** Problem statement **
Wherever an image appears in the records, exclude it, and reproduce everything else exactly.
Records for processing Start Marker
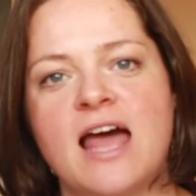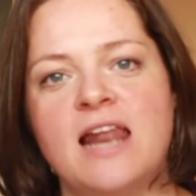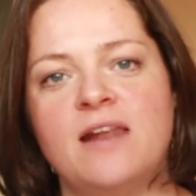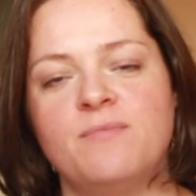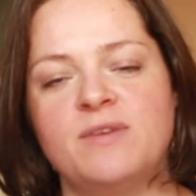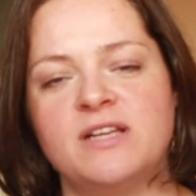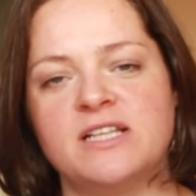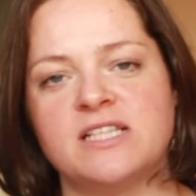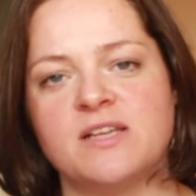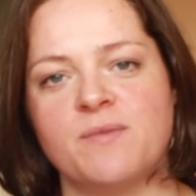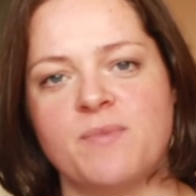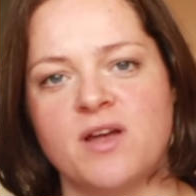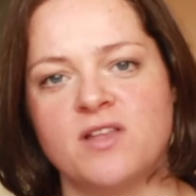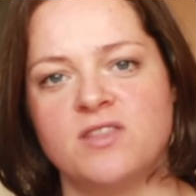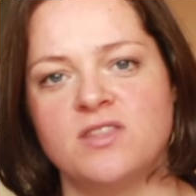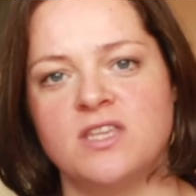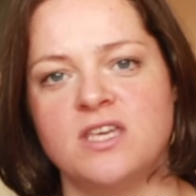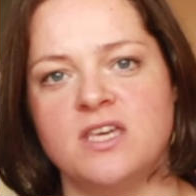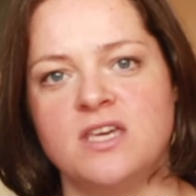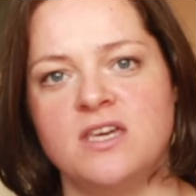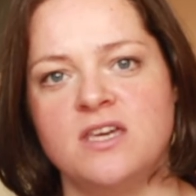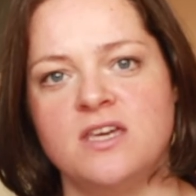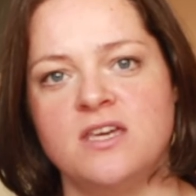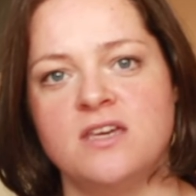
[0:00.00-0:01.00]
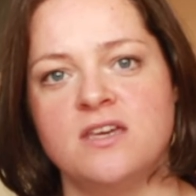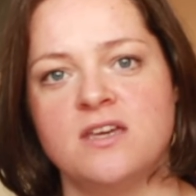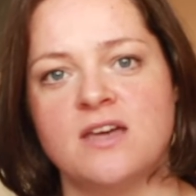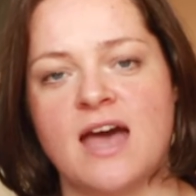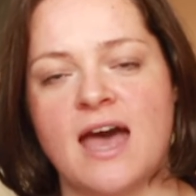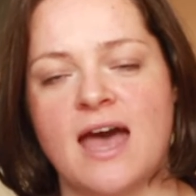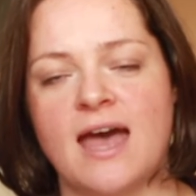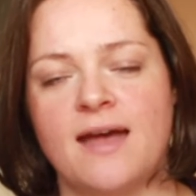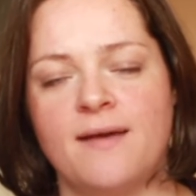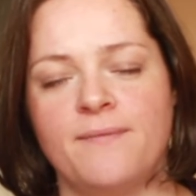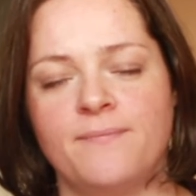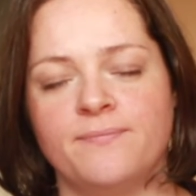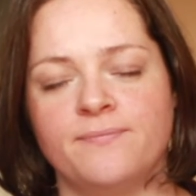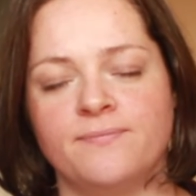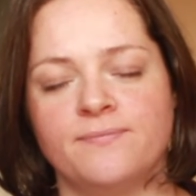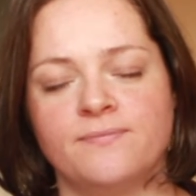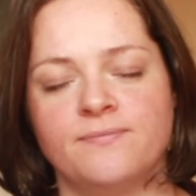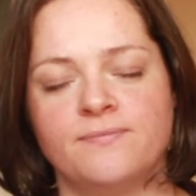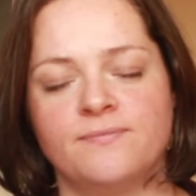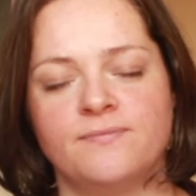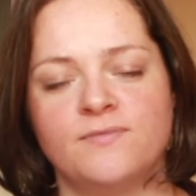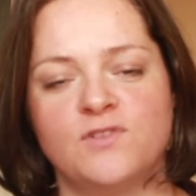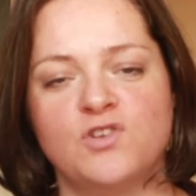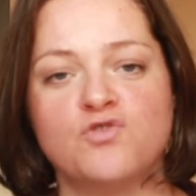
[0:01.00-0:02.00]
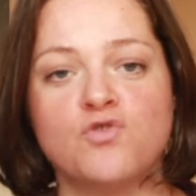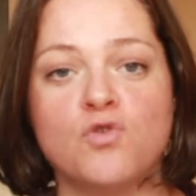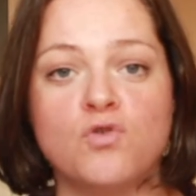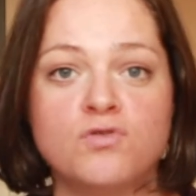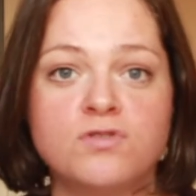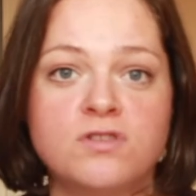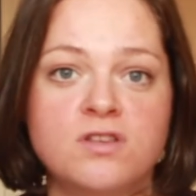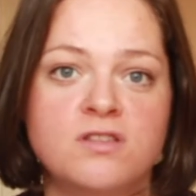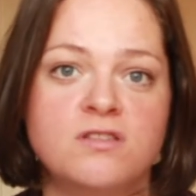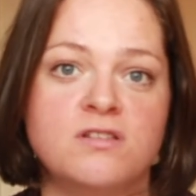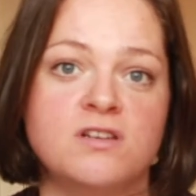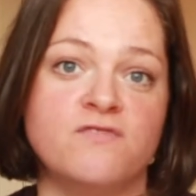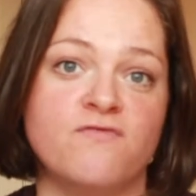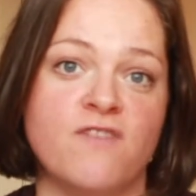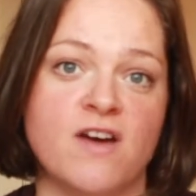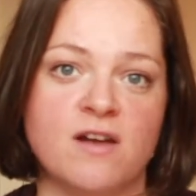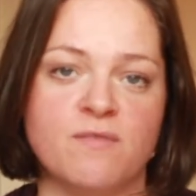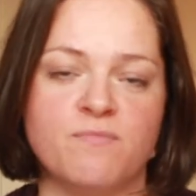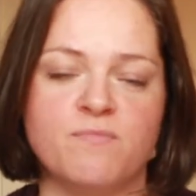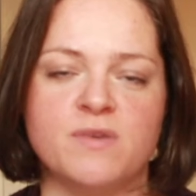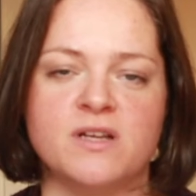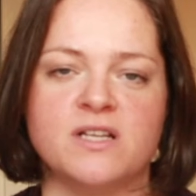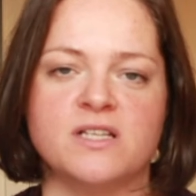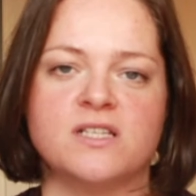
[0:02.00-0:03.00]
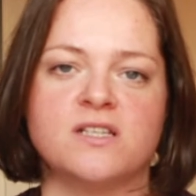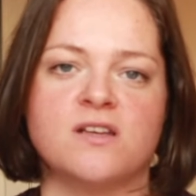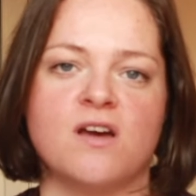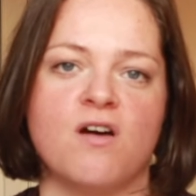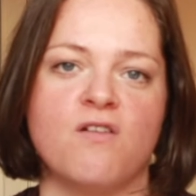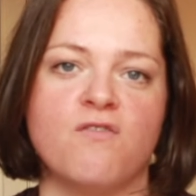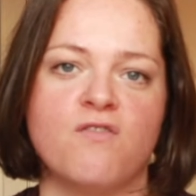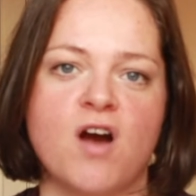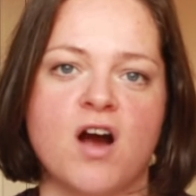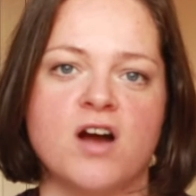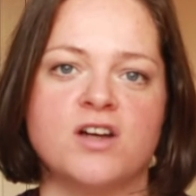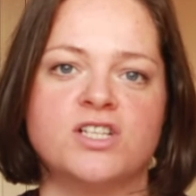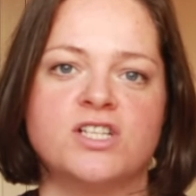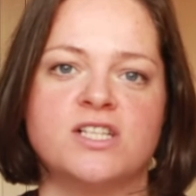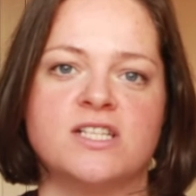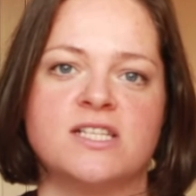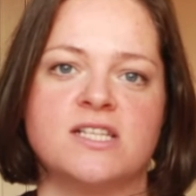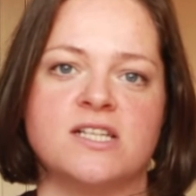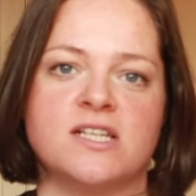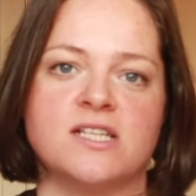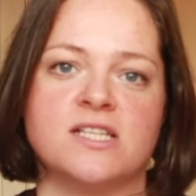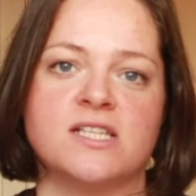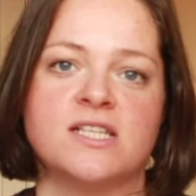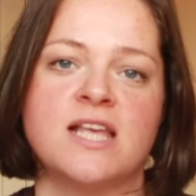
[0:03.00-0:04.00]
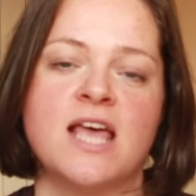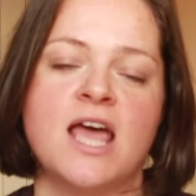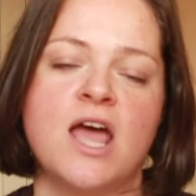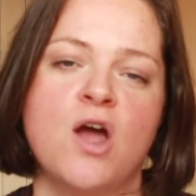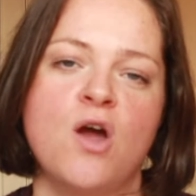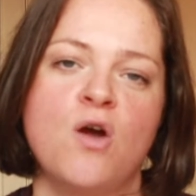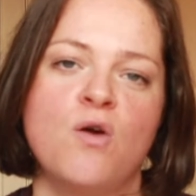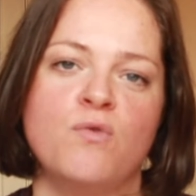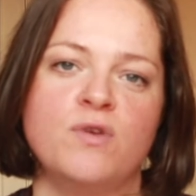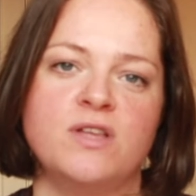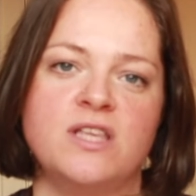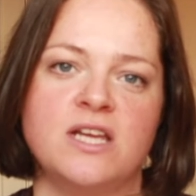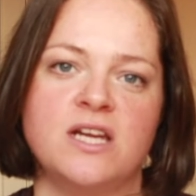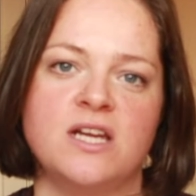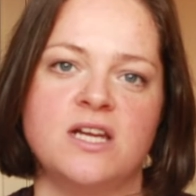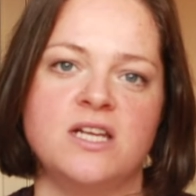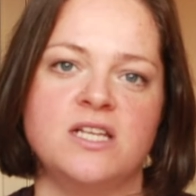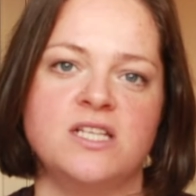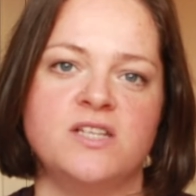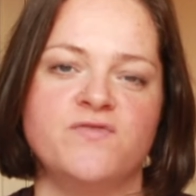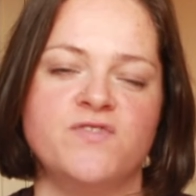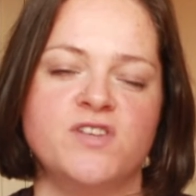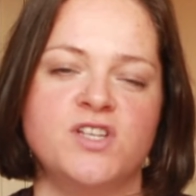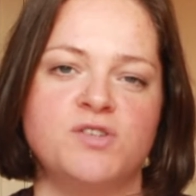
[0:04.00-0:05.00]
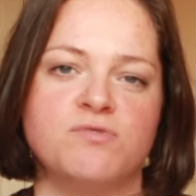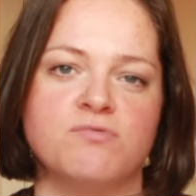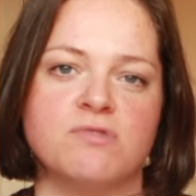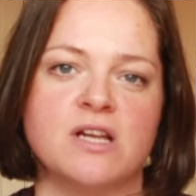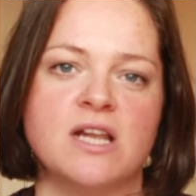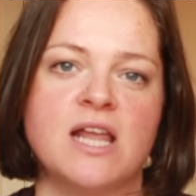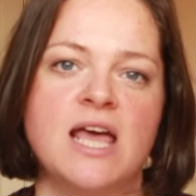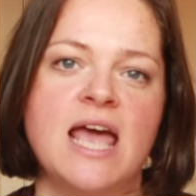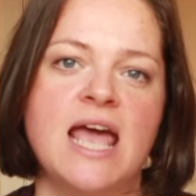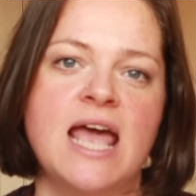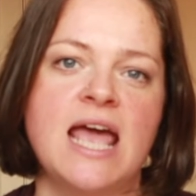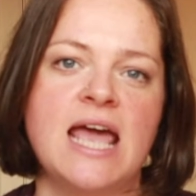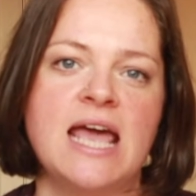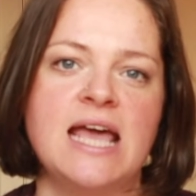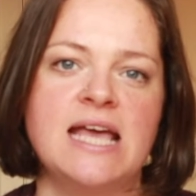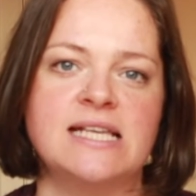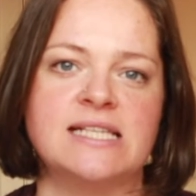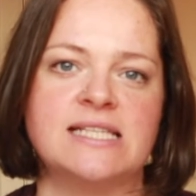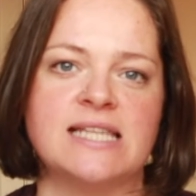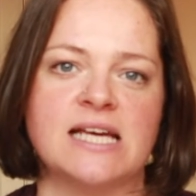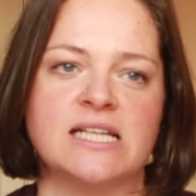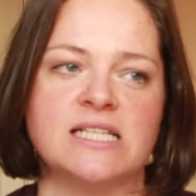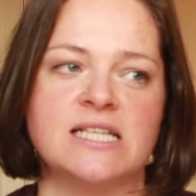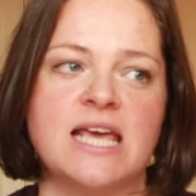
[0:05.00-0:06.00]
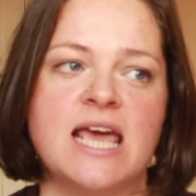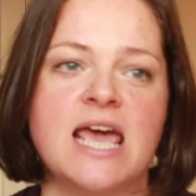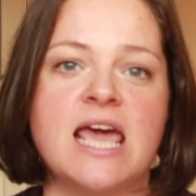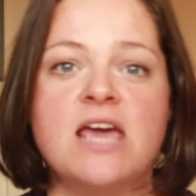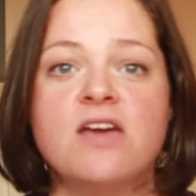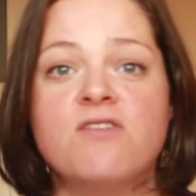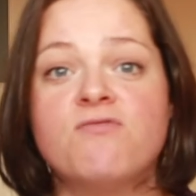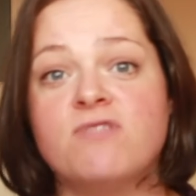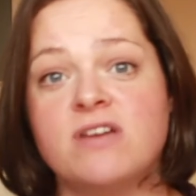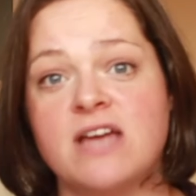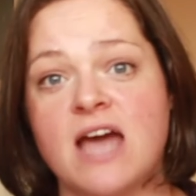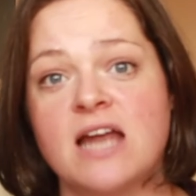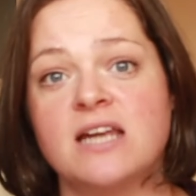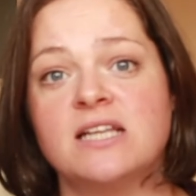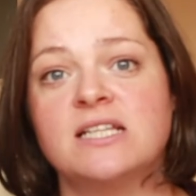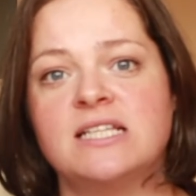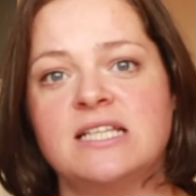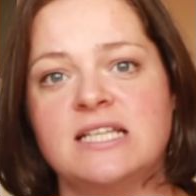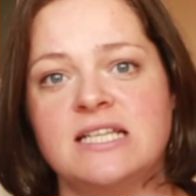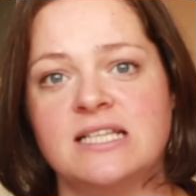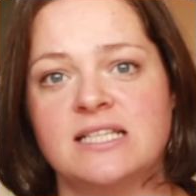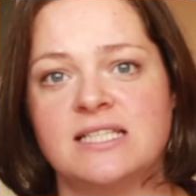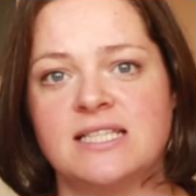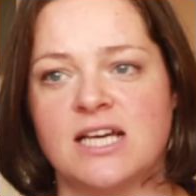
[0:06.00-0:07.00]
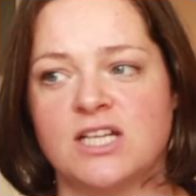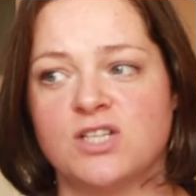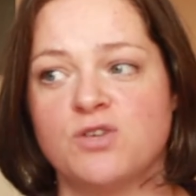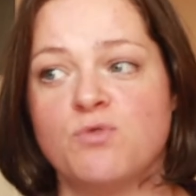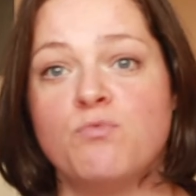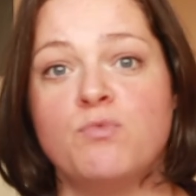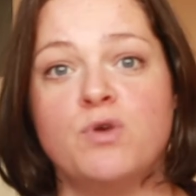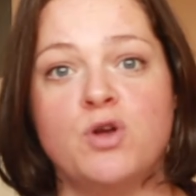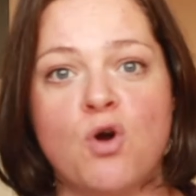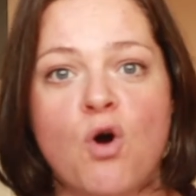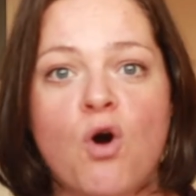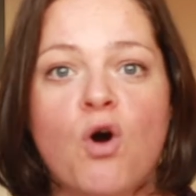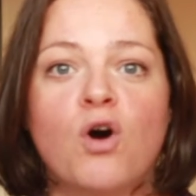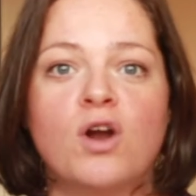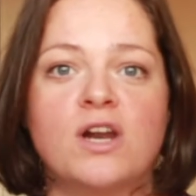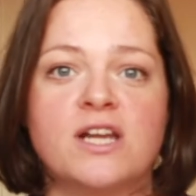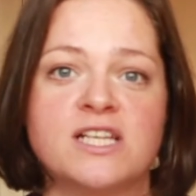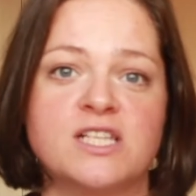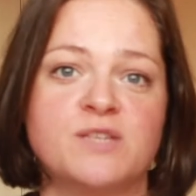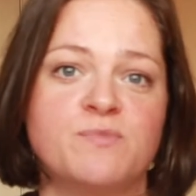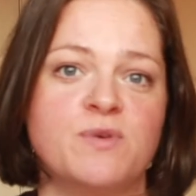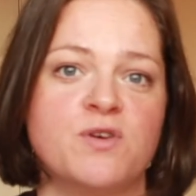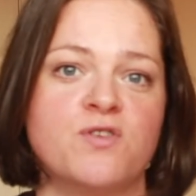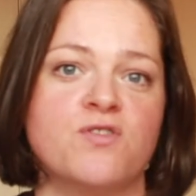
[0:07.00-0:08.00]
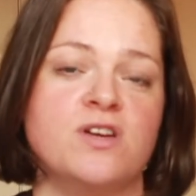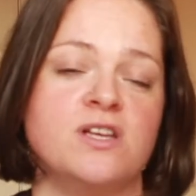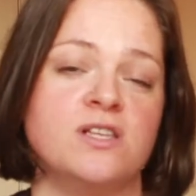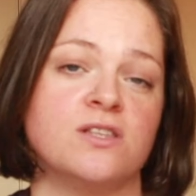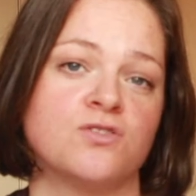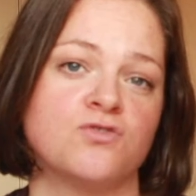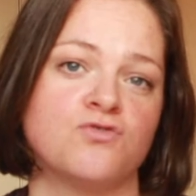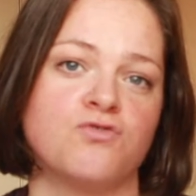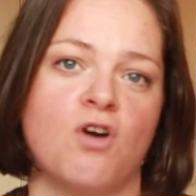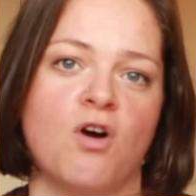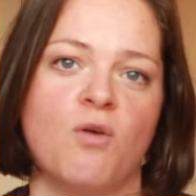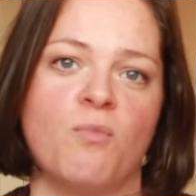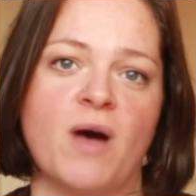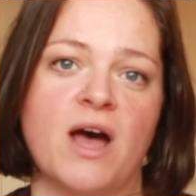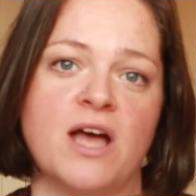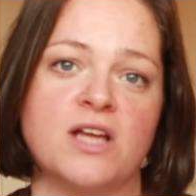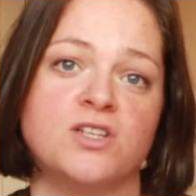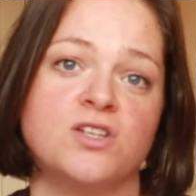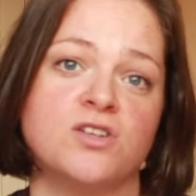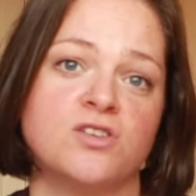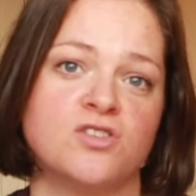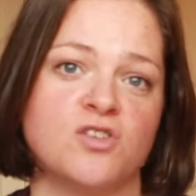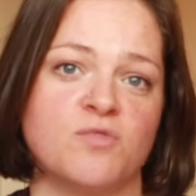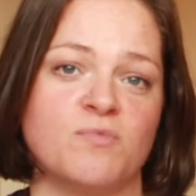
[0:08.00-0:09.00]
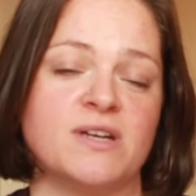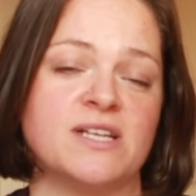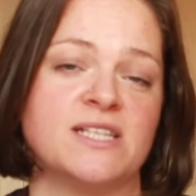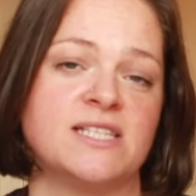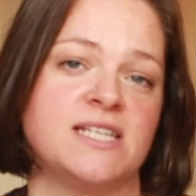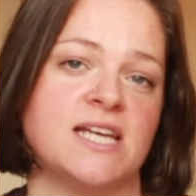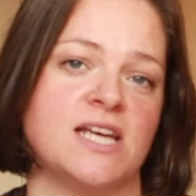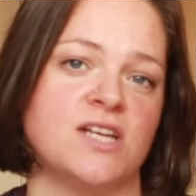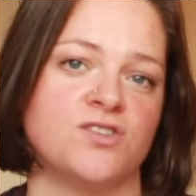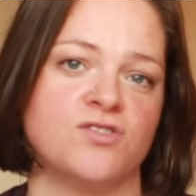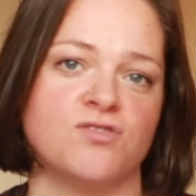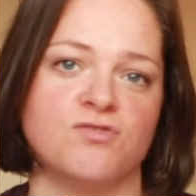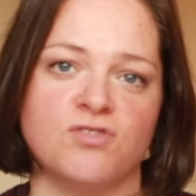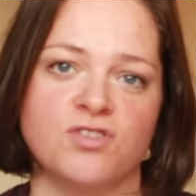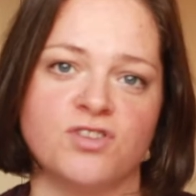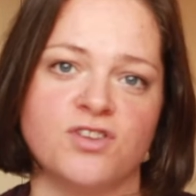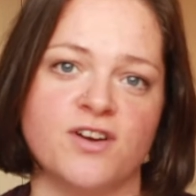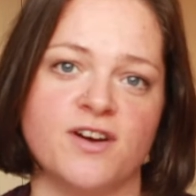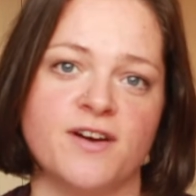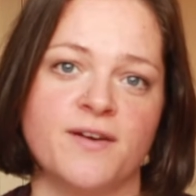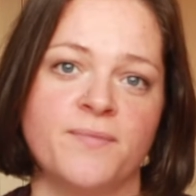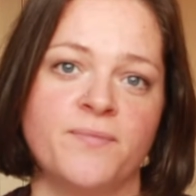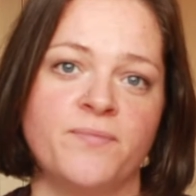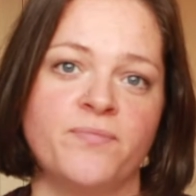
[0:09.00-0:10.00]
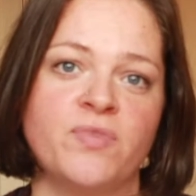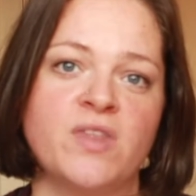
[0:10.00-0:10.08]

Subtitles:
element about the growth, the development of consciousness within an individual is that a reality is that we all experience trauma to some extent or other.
Records for processing End Marker
** Solution to this exercise **
[0:00.00-0:01.00]
[0:01.00-0:02.00]
[0:02.00-0:03.00]
[0:03.00-0:04.00]
[0:04.00-0:05.00]
[0:05.00-0:06.00]
[0:06.00-0:07.00]
[0:07.00-0:08.00]
[0:08.00-0:09.00]
[0:09.00-0:10.00]
[0:10.00-0:10.08]

Subtitles:
element about the growth, the development of consciousness within an individual is that a reality is that we all experience trauma to some extent or other.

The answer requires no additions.